* [Data records]:
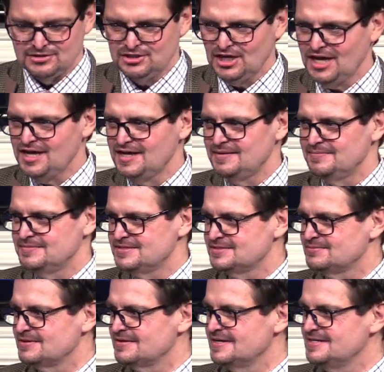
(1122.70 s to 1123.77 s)

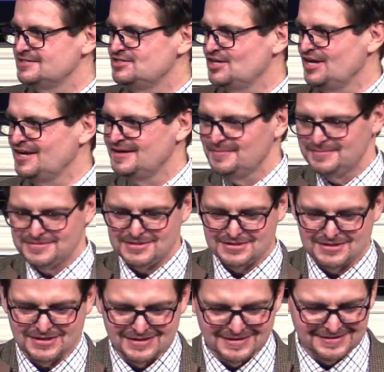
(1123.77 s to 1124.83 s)
James, we're in
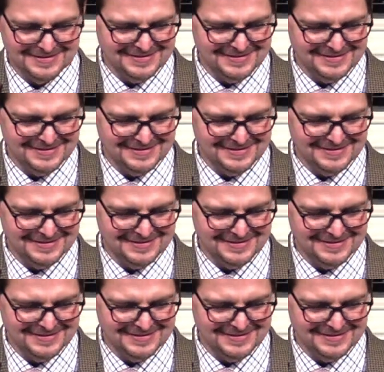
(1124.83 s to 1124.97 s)
James.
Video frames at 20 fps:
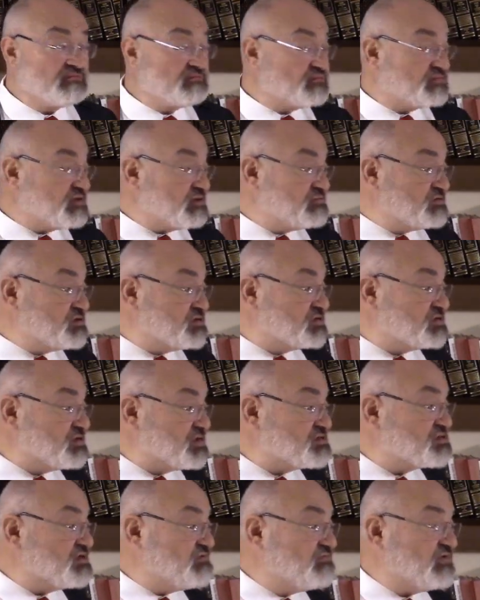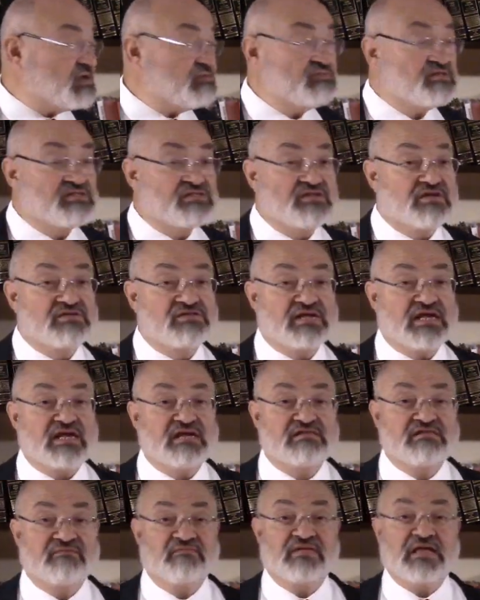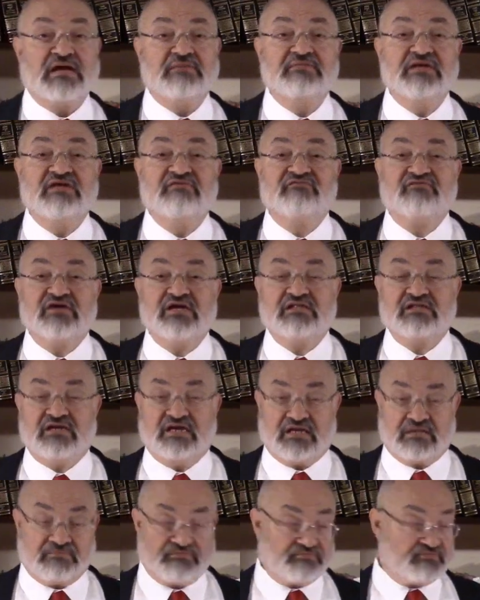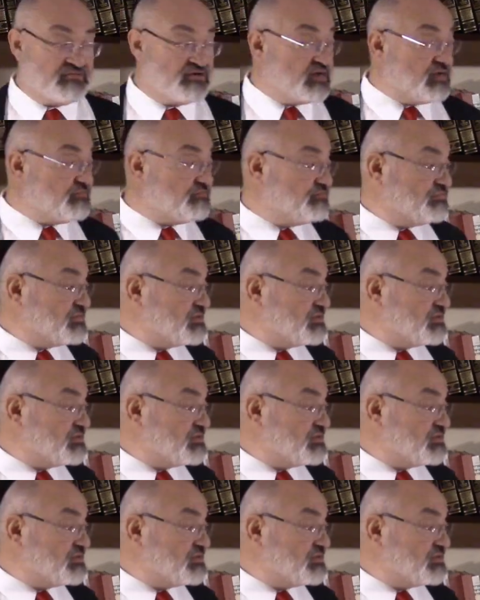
Rabbi Yehuda Nasi famously says, I'm an Ivrit not, right?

* [Exercise details]: The entries above need to be transcribed exactly, with the images left out.

* [Result]:
(1122.70 s to 1123.77 s)

(1123.77 s to 1124.83 s)
James, we're in
(1124.83 s to 1124.97 s)
James.
Video frames at 20 fps:
Rabbi Yehuda Nasi famously says, I'm an Ivrit not, right?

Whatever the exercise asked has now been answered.